What is required = Repeat all of the records exactly, leaving out the pictures.

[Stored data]
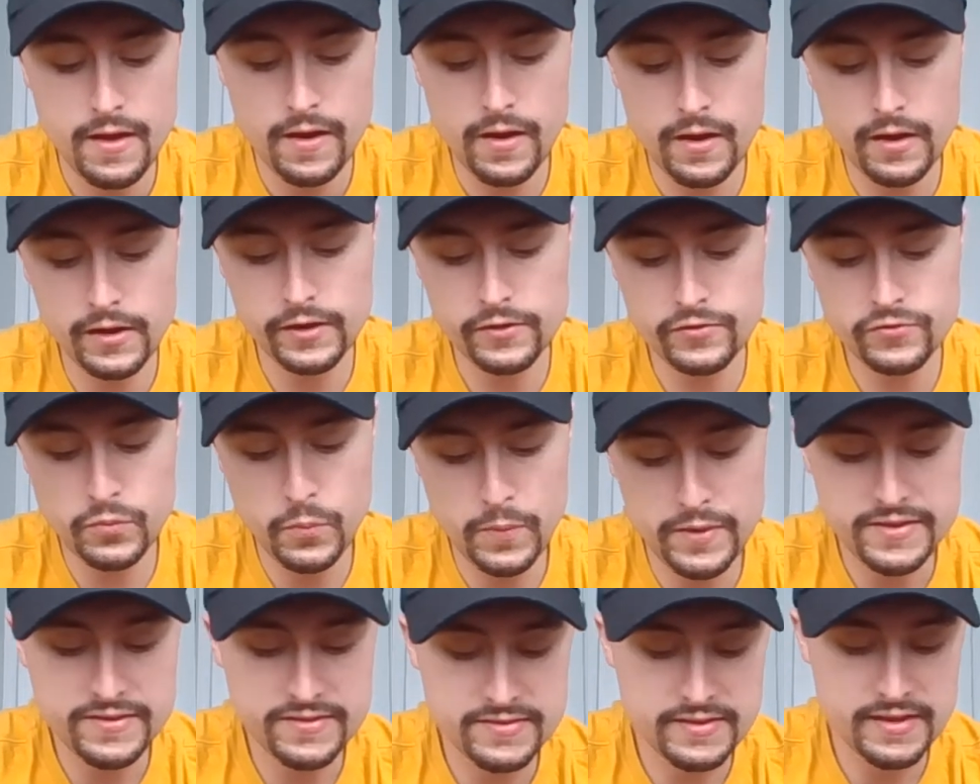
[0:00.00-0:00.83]
August
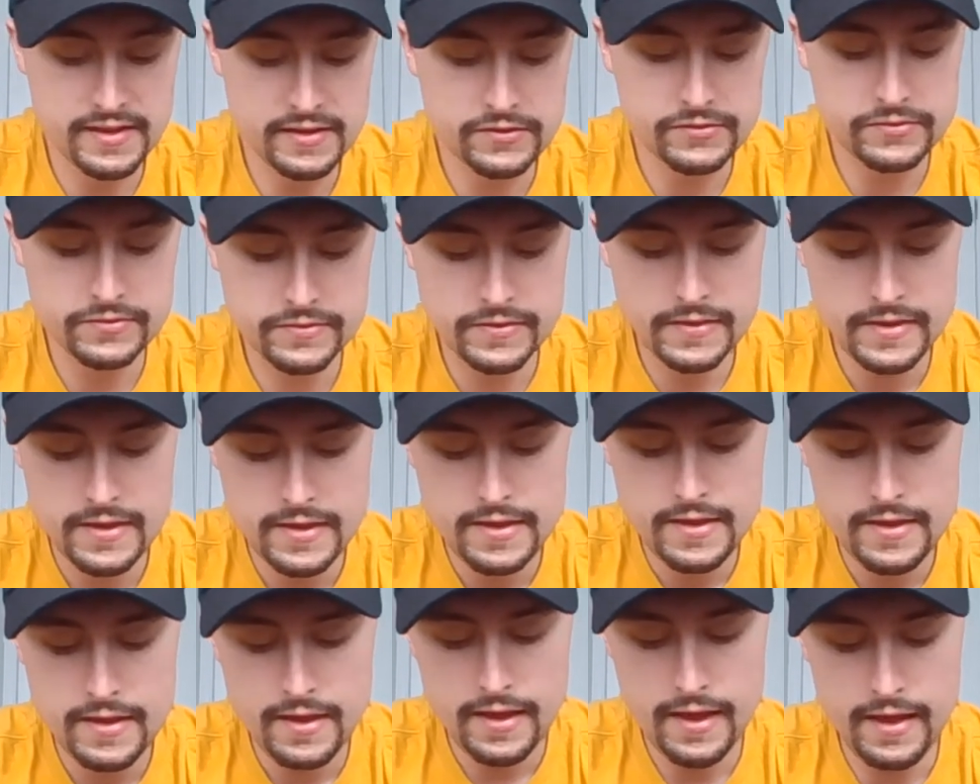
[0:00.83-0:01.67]
26th,
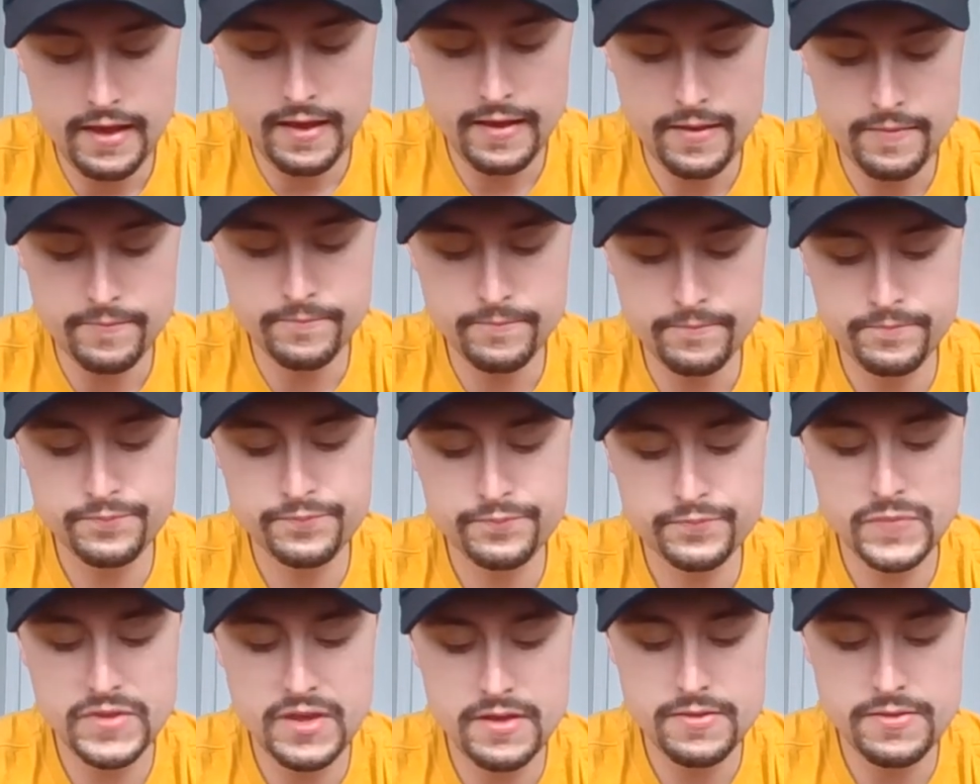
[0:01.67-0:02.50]
um,
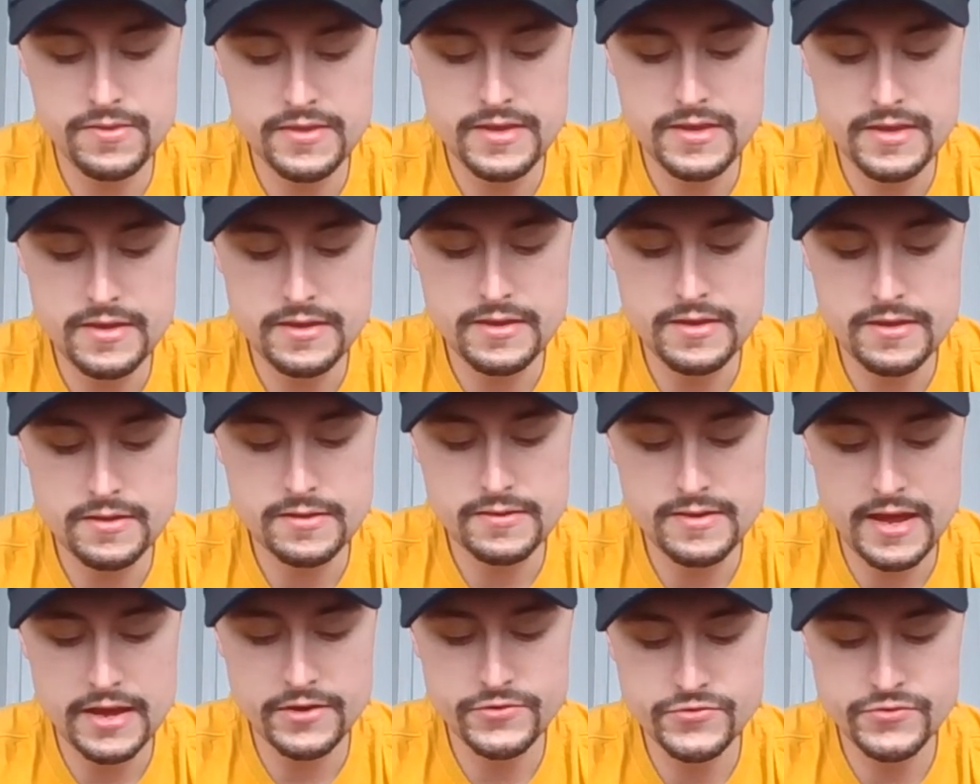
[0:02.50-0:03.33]
the
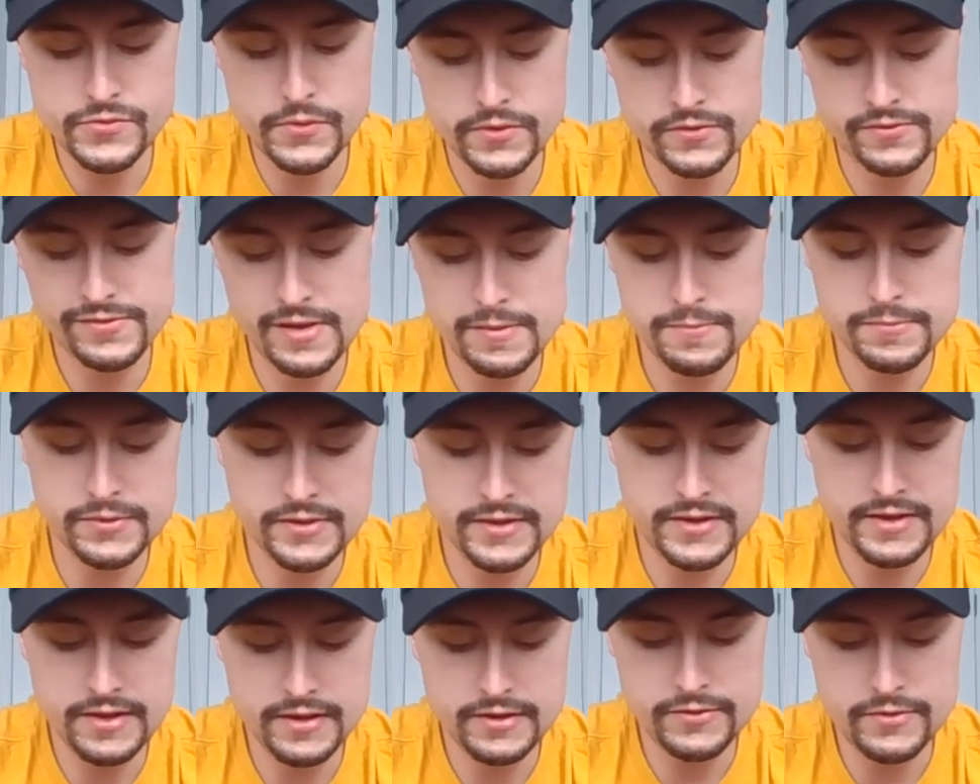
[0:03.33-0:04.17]
National
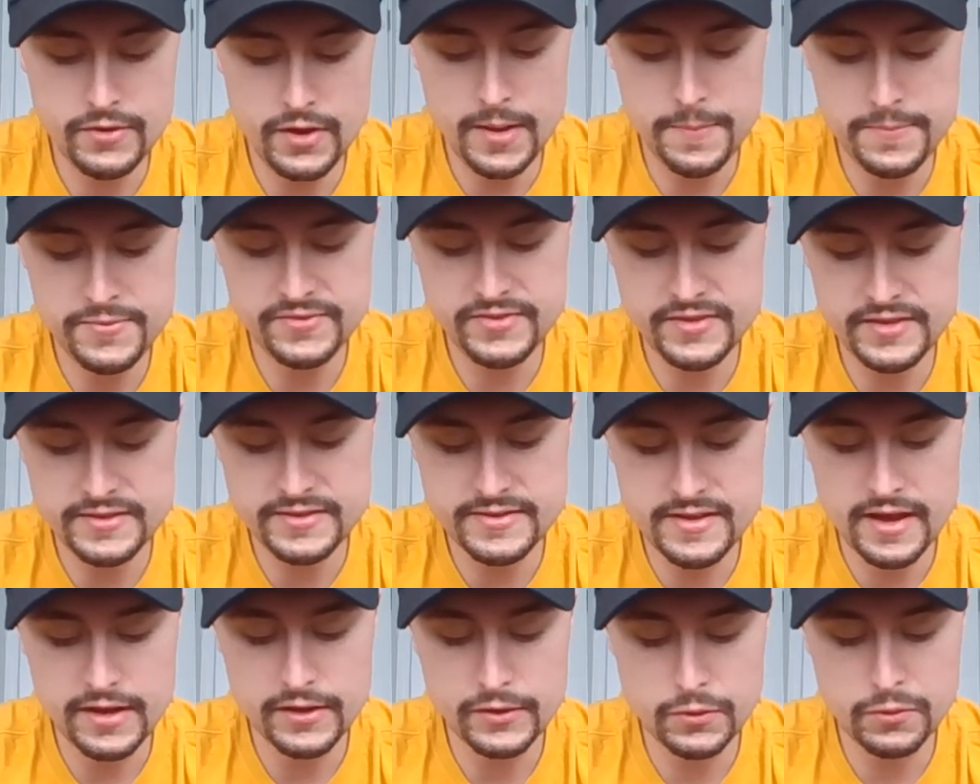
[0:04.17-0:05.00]
Assembly adopts the
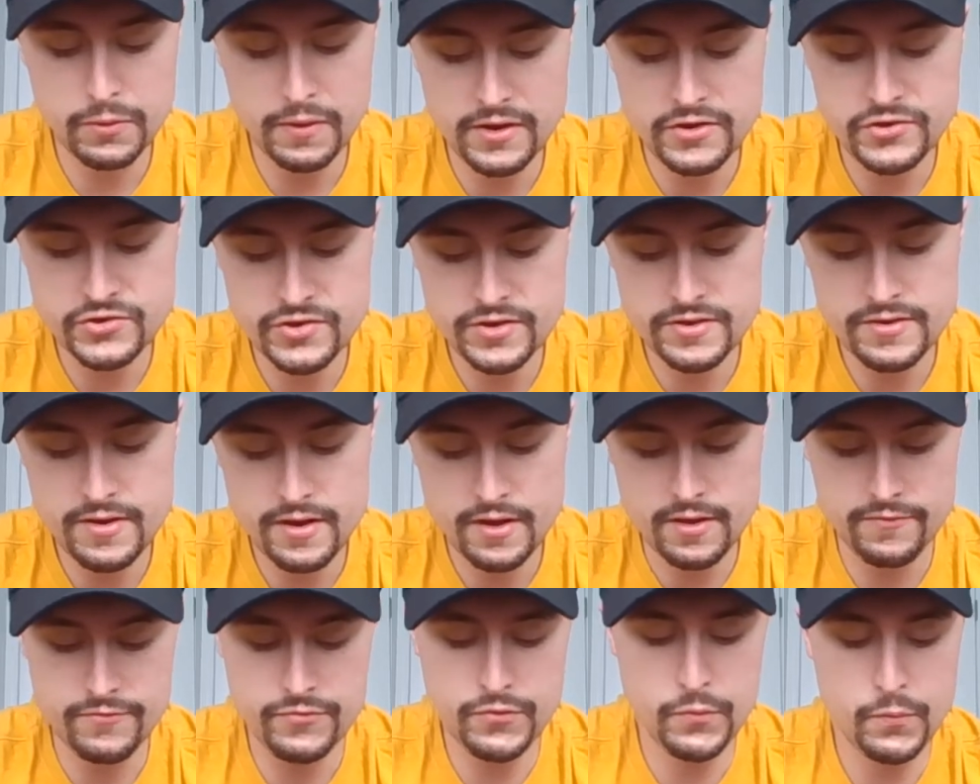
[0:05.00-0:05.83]
Declaration
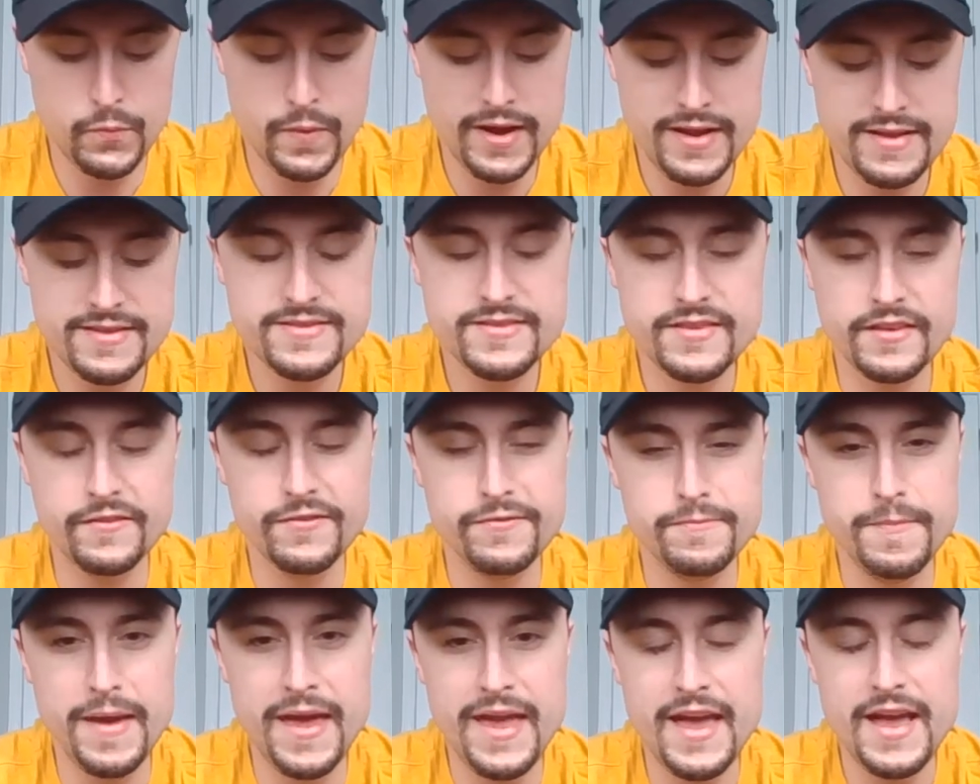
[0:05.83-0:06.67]
of the Rights
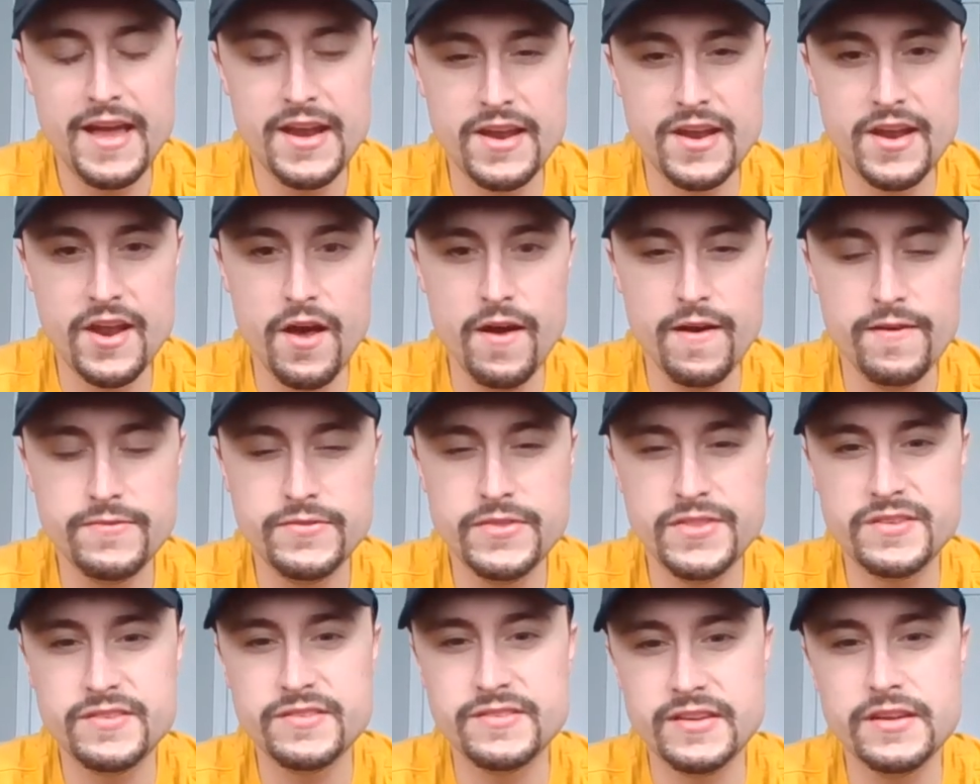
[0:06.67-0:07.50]
of Man and of
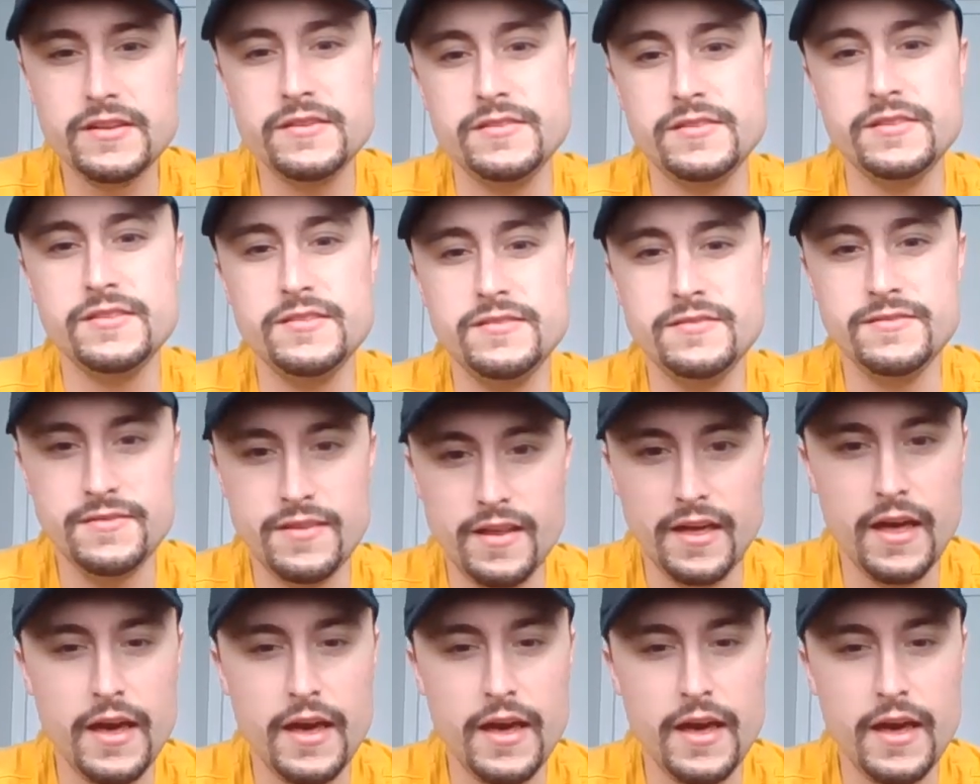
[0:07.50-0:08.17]
the Citizen.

Response to the exercise =
[0:00.00-0:00.83]
August
[0:00.83-0:01.67]
26th,
[0:01.67-0:02.50]
um,
[0:02.50-0:03.33]
the
[0:03.33-0:04.17]
National
[0:04.17-0:05.00]
Assembly adopts the
[0:05.00-0:05.83]
Declaration
[0:05.83-0:06.67]
of the Rights
[0:06.67-0:07.50]
of Man and of
[0:07.50-0:08.17]
the Citizen.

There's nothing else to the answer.